▶ [TASK TO COMPLETE] Restate the whole of the data below word for word, skipping the images.
┏━━
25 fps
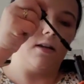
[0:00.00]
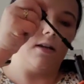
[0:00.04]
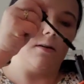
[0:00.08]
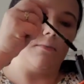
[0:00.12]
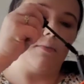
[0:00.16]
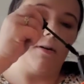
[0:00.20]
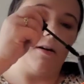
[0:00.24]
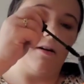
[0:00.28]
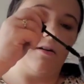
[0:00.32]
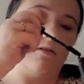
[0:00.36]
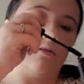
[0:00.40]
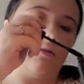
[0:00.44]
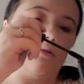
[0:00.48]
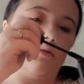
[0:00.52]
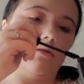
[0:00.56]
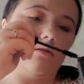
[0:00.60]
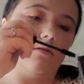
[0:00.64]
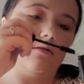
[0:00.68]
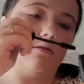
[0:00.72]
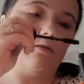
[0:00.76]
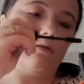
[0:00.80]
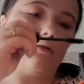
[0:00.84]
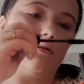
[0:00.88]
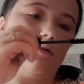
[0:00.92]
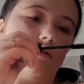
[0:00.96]
about
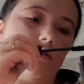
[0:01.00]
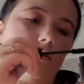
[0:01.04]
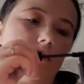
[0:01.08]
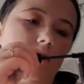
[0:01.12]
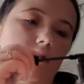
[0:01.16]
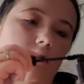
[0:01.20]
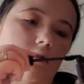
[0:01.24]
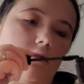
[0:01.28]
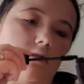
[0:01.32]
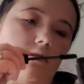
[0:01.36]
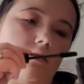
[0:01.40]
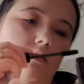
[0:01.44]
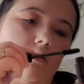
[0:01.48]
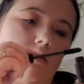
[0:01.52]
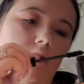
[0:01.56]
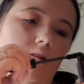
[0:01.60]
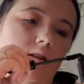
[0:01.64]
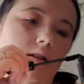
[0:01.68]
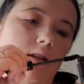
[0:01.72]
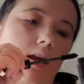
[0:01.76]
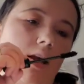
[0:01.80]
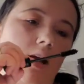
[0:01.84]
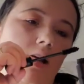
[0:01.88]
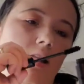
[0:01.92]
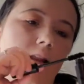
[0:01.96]
an
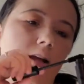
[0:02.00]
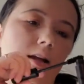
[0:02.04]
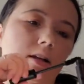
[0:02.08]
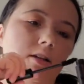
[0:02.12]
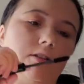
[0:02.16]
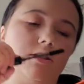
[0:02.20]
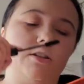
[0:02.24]
eyelash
┗━━
▶ [COMPLETED TASK]
25 fps
[0:00.00]
[0:00.04]
[0:00.08]
[0:00.12]
[0:00.16]
[0:00.20]
[0:00.24]
[0:00.28]
[0:00.32]
[0:00.36]
[0:00.40]
[0:00.44]
[0:00.48]
[0:00.52]
[0:00.56]
[0:00.60]
[0:00.64]
[0:00.68]
[0:00.72]
[0:00.76]
[0:00.80]
[0:00.84]
[0:00.88]
[0:00.92]
[0:00.96]
about
[0:01.00]
[0:01.04]
[0:01.08]
[0:01.12]
[0:01.16]
[0:01.20]
[0:01.24]
[0:01.28]
[0:01.32]
[0:01.36]
[0:01.40]
[0:01.44]
[0:01.48]
[0:01.52]
[0:01.56]
[0:01.60]
[0:01.64]
[0:01.68]
[0:01.72]
[0:01.76]
[0:01.80]
[0:01.84]
[0:01.88]
[0:01.92]
[0:01.96]
an
[0:02.00]
[0:02.04]
[0:02.08]
[0:02.12]
[0:02.16]
[0:02.20]
[0:02.24]
eyelash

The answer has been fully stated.